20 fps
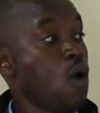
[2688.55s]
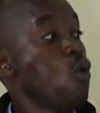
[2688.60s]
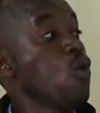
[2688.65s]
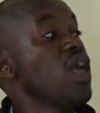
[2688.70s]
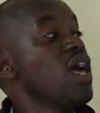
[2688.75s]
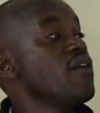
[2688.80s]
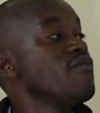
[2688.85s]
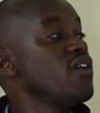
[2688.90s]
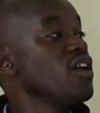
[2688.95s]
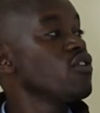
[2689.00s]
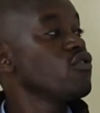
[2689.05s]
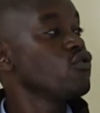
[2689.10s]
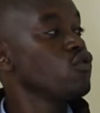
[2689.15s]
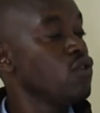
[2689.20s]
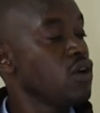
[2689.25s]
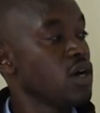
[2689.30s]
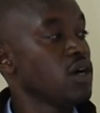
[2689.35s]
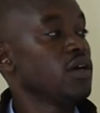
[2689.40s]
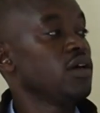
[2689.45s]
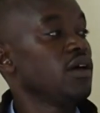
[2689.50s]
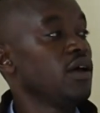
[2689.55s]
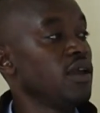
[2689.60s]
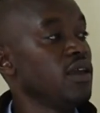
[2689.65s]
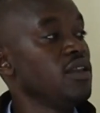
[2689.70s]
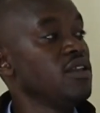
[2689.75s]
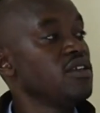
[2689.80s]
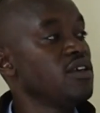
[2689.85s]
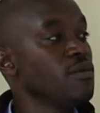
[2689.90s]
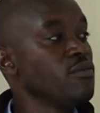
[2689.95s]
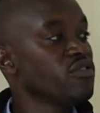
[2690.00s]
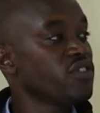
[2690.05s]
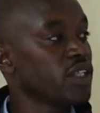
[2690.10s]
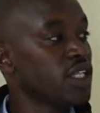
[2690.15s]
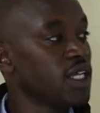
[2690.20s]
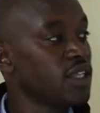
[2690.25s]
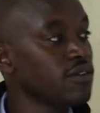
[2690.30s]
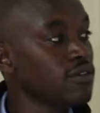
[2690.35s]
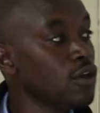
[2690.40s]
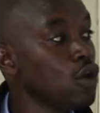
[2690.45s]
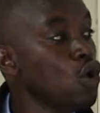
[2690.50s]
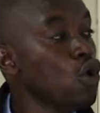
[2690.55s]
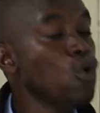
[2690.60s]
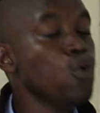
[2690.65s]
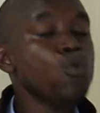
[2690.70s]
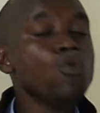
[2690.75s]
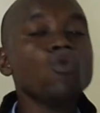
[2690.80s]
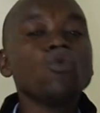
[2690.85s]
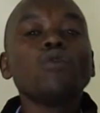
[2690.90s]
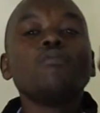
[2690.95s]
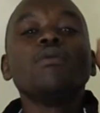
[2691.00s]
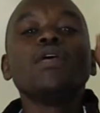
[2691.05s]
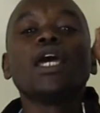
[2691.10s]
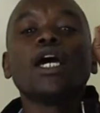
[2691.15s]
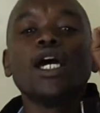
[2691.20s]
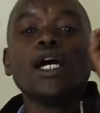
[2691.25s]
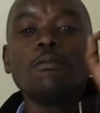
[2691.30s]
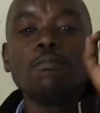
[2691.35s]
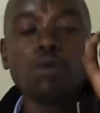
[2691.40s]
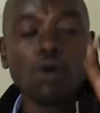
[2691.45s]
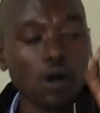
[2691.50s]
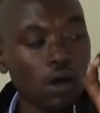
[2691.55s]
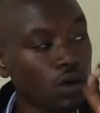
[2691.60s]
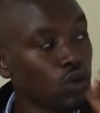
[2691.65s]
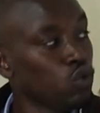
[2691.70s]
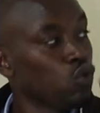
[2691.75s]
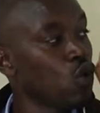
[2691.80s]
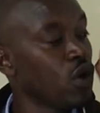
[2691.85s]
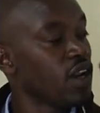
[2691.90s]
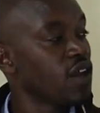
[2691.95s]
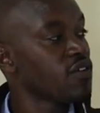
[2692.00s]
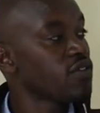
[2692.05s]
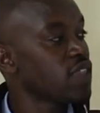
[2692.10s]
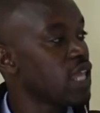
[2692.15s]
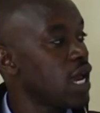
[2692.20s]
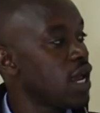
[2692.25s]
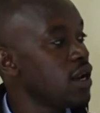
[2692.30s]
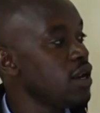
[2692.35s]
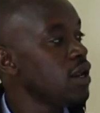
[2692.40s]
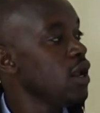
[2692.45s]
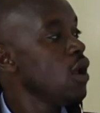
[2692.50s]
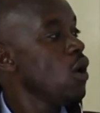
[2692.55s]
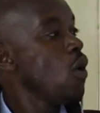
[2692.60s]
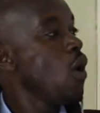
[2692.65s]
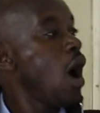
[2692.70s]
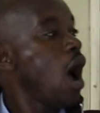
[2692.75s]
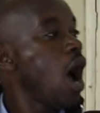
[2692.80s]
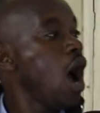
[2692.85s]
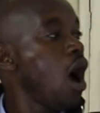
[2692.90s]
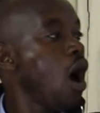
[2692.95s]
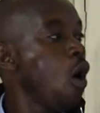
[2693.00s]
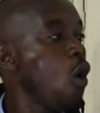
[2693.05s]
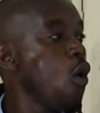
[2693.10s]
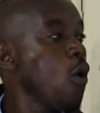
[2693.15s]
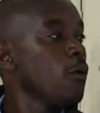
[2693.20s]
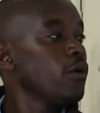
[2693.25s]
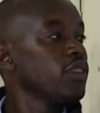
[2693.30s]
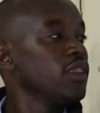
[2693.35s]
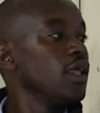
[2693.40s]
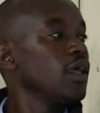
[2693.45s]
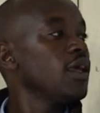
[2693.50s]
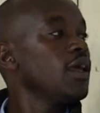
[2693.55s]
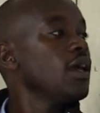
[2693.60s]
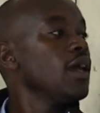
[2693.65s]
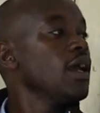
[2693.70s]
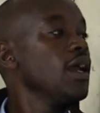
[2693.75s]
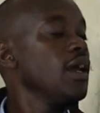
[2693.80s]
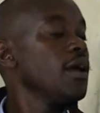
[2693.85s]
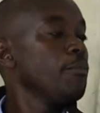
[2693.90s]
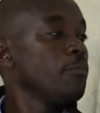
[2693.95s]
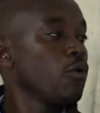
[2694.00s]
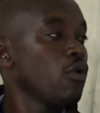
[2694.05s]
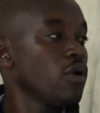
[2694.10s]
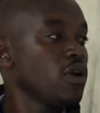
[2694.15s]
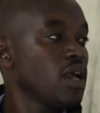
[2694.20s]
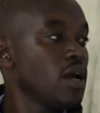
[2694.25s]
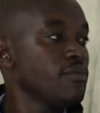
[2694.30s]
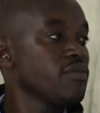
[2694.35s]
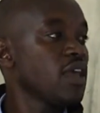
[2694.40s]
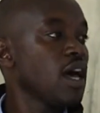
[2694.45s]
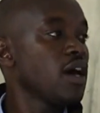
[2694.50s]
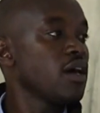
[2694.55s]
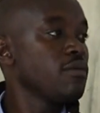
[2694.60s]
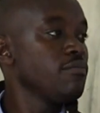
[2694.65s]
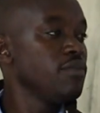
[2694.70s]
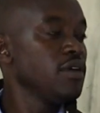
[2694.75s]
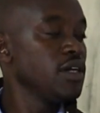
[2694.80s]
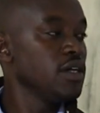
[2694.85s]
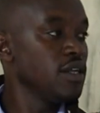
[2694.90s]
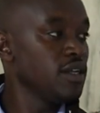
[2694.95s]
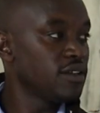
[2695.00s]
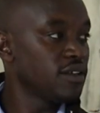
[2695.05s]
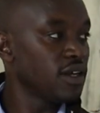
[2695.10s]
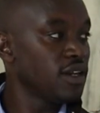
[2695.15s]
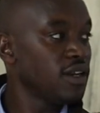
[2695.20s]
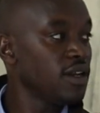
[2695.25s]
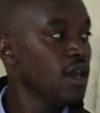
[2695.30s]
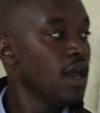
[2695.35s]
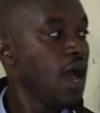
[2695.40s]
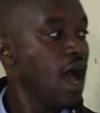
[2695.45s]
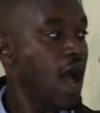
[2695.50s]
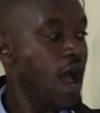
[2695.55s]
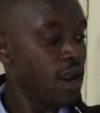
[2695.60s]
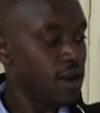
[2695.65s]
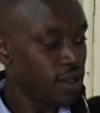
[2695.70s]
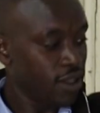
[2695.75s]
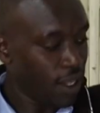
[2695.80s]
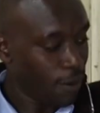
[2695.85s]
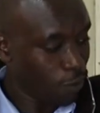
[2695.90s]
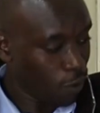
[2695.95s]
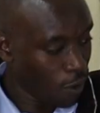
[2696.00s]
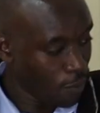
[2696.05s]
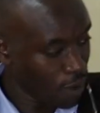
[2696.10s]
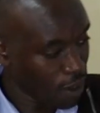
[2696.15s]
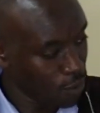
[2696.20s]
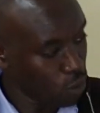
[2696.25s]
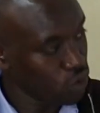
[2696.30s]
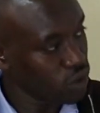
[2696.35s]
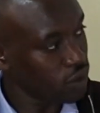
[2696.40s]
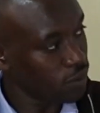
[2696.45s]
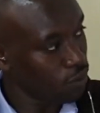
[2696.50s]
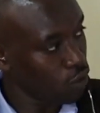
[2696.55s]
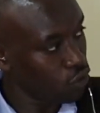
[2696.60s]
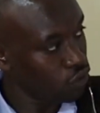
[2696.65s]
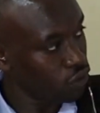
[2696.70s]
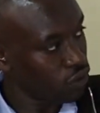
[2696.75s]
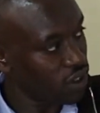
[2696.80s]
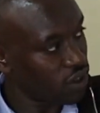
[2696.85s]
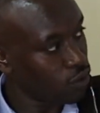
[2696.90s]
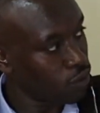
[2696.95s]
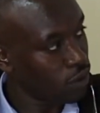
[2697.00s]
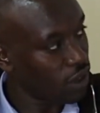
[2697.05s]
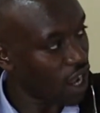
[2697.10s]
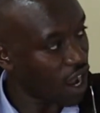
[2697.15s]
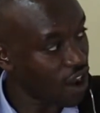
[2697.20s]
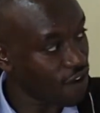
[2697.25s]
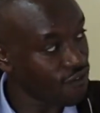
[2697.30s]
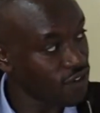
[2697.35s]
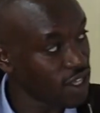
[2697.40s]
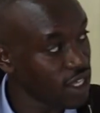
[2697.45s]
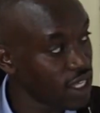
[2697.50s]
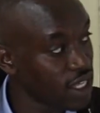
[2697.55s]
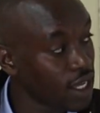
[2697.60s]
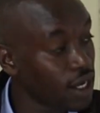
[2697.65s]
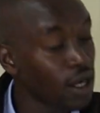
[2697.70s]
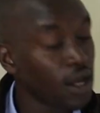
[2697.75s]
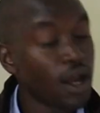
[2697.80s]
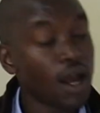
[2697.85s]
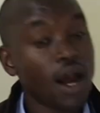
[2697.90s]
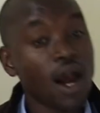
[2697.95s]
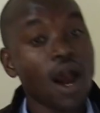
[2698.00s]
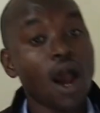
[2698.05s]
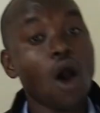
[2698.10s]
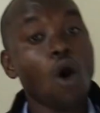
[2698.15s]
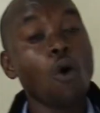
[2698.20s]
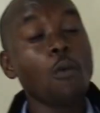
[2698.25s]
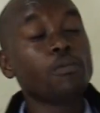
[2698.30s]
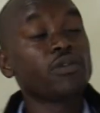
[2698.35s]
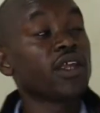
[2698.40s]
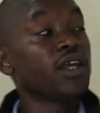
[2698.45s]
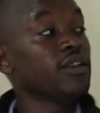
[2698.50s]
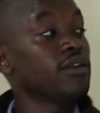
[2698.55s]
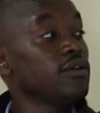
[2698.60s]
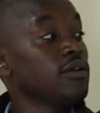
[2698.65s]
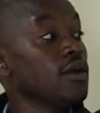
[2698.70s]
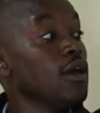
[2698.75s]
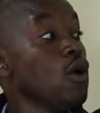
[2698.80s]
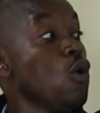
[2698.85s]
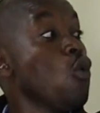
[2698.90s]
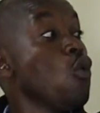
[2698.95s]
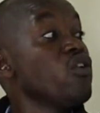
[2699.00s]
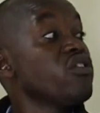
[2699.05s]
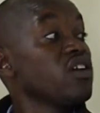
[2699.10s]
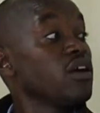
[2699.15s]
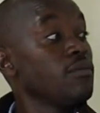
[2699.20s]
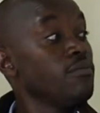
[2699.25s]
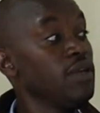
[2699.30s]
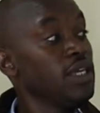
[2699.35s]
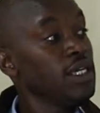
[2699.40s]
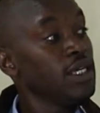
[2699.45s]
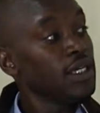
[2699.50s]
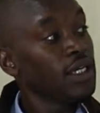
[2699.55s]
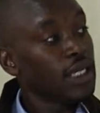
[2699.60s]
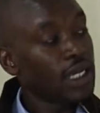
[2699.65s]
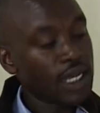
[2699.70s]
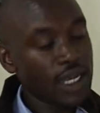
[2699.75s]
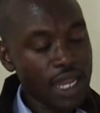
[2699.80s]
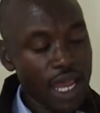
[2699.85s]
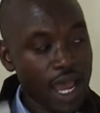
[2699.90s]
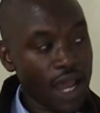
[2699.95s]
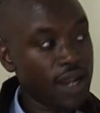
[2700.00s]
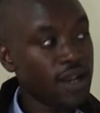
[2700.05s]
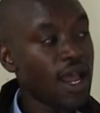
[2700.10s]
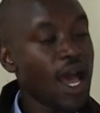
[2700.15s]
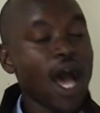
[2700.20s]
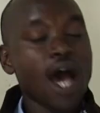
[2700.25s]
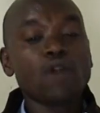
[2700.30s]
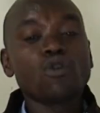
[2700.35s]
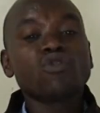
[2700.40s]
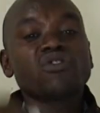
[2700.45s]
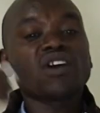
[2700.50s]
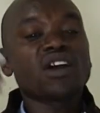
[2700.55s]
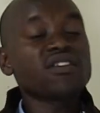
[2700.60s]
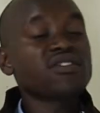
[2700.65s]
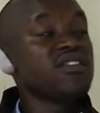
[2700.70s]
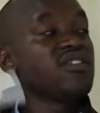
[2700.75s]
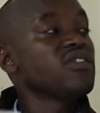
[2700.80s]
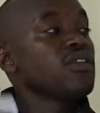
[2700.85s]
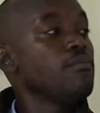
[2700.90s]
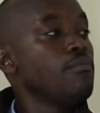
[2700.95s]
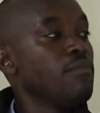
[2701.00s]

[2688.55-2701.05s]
we are very sure in JEMSHAH that you will be able to understand how the programs are being written, and the problem which most students will be having here, I hope that we shall be done and we shall assist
= = =
* _Instructions for the task_:
The copy should hold every entry above word for word and none of the pictures.

* _Solved problem_:
20 fps
[2688.55s]
[2688.60s]
[2688.65s]
[2688.70s]
[2688.75s]
[2688.80s]
[2688.85s]
[2688.90s]
[2688.95s]
[2689.00s]
[2689.05s]
[2689.10s]
[2689.15s]
[2689.20s]
[2689.25s]
[2689.30s]
[2689.35s]
[2689.40s]
[2689.45s]
[2689.50s]
[2689.55s]
[2689.60s]
[2689.65s]
[2689.70s]
[2689.75s]
[2689.80s]
[2689.85s]
[2689.90s]
[2689.95s]
[2690.00s]
[2690.05s]
[2690.10s]
[2690.15s]
[2690.20s]
[2690.25s]
[2690.30s]
[2690.35s]
[2690.40s]
[2690.45s]
[2690.50s]
[2690.55s]
[2690.60s]
[2690.65s]
[2690.70s]
[2690.75s]
[2690.80s]
[2690.85s]
[2690.90s]
[2690.95s]
[2691.00s]
[2691.05s]
[2691.10s]
[2691.15s]
[2691.20s]
[2691.25s]
[2691.30s]
[2691.35s]
[2691.40s]
[2691.45s]
[2691.50s]
[2691.55s]
[2691.60s]
[2691.65s]
[2691.70s]
[2691.75s]
[2691.80s]
[2691.85s]
[2691.90s]
[2691.95s]
[2692.00s]
[2692.05s]
[2692.10s]
[2692.15s]
[2692.20s]
[2692.25s]
[2692.30s]
[2692.35s]
[2692.40s]
[2692.45s]
[2692.50s]
[2692.55s]
[2692.60s]
[2692.65s]
[2692.70s]
[2692.75s]
[2692.80s]
[2692.85s]
[2692.90s]
[2692.95s]
[2693.00s]
[2693.05s]
[2693.10s]
[2693.15s]
[2693.20s]
[2693.25s]
[2693.30s]
[2693.35s]
[2693.40s]
[2693.45s]
[2693.50s]
[2693.55s]
[2693.60s]
[2693.65s]
[2693.70s]
[2693.75s]
[2693.80s]
[2693.85s]
[2693.90s]
[2693.95s]
[2694.00s]
[2694.05s]
[2694.10s]
[2694.15s]
[2694.20s]
[2694.25s]
[2694.30s]
[2694.35s]
[2694.40s]
[2694.45s]
[2694.50s]
[2694.55s]
[2694.60s]
[2694.65s]
[2694.70s]
[2694.75s]
[2694.80s]
[2694.85s]
[2694.90s]
[2694.95s]
[2695.00s]
[2695.05s]
[2695.10s]
[2695.15s]
[2695.20s]
[2695.25s]
[2695.30s]
[2695.35s]
[2695.40s]
[2695.45s]
[2695.50s]
[2695.55s]
[2695.60s]
[2695.65s]
[2695.70s]
[2695.75s]
[2695.80s]
[2695.85s]
[2695.90s]
[2695.95s]
[2696.00s]
[2696.05s]
[2696.10s]
[2696.15s]
[2696.20s]
[2696.25s]
[2696.30s]
[2696.35s]
[2696.40s]
[2696.45s]
[2696.50s]
[2696.55s]
[2696.60s]
[2696.65s]
[2696.70s]
[2696.75s]
[2696.80s]
[2696.85s]
[2696.90s]
[2696.95s]
[2697.00s]
[2697.05s]
[2697.10s]
[2697.15s]
[2697.20s]
[2697.25s]
[2697.30s]
[2697.35s]
[2697.40s]
[2697.45s]
[2697.50s]
[2697.55s]
[2697.60s]
[2697.65s]
[2697.70s]
[2697.75s]
[2697.80s]
[2697.85s]
[2697.90s]
[2697.95s]
[2698.00s]
[2698.05s]
[2698.10s]
[2698.15s]
[2698.20s]
[2698.25s]
[2698.30s]
[2698.35s]
[2698.40s]
[2698.45s]
[2698.50s]
[2698.55s]
[2698.60s]
[2698.65s]
[2698.70s]
[2698.75s]
[2698.80s]
[2698.85s]
[2698.90s]
[2698.95s]
[2699.00s]
[2699.05s]
[2699.10s]
[2699.15s]
[2699.20s]
[2699.25s]
[2699.30s]
[2699.35s]
[2699.40s]
[2699.45s]
[2699.50s]
[2699.55s]
[2699.60s]
[2699.65s]
[2699.70s]
[2699.75s]
[2699.80s]
[2699.85s]
[2699.90s]
[2699.95s]
[2700.00s]
[2700.05s]
[2700.10s]
[2700.15s]
[2700.20s]
[2700.25s]
[2700.30s]
[2700.35s]
[2700.40s]
[2700.45s]
[2700.50s]
[2700.55s]
[2700.60s]
[2700.65s]
[2700.70s]
[2700.75s]
[2700.80s]
[2700.85s]
[2700.90s]
[2700.95s]
[2701.00s]

[2688.55-2701.05s]
we are very sure in JEMSHAH that you will be able to understand how the programs are being written, and the problem which most students will be having here, I hope that we shall be done and we shall assist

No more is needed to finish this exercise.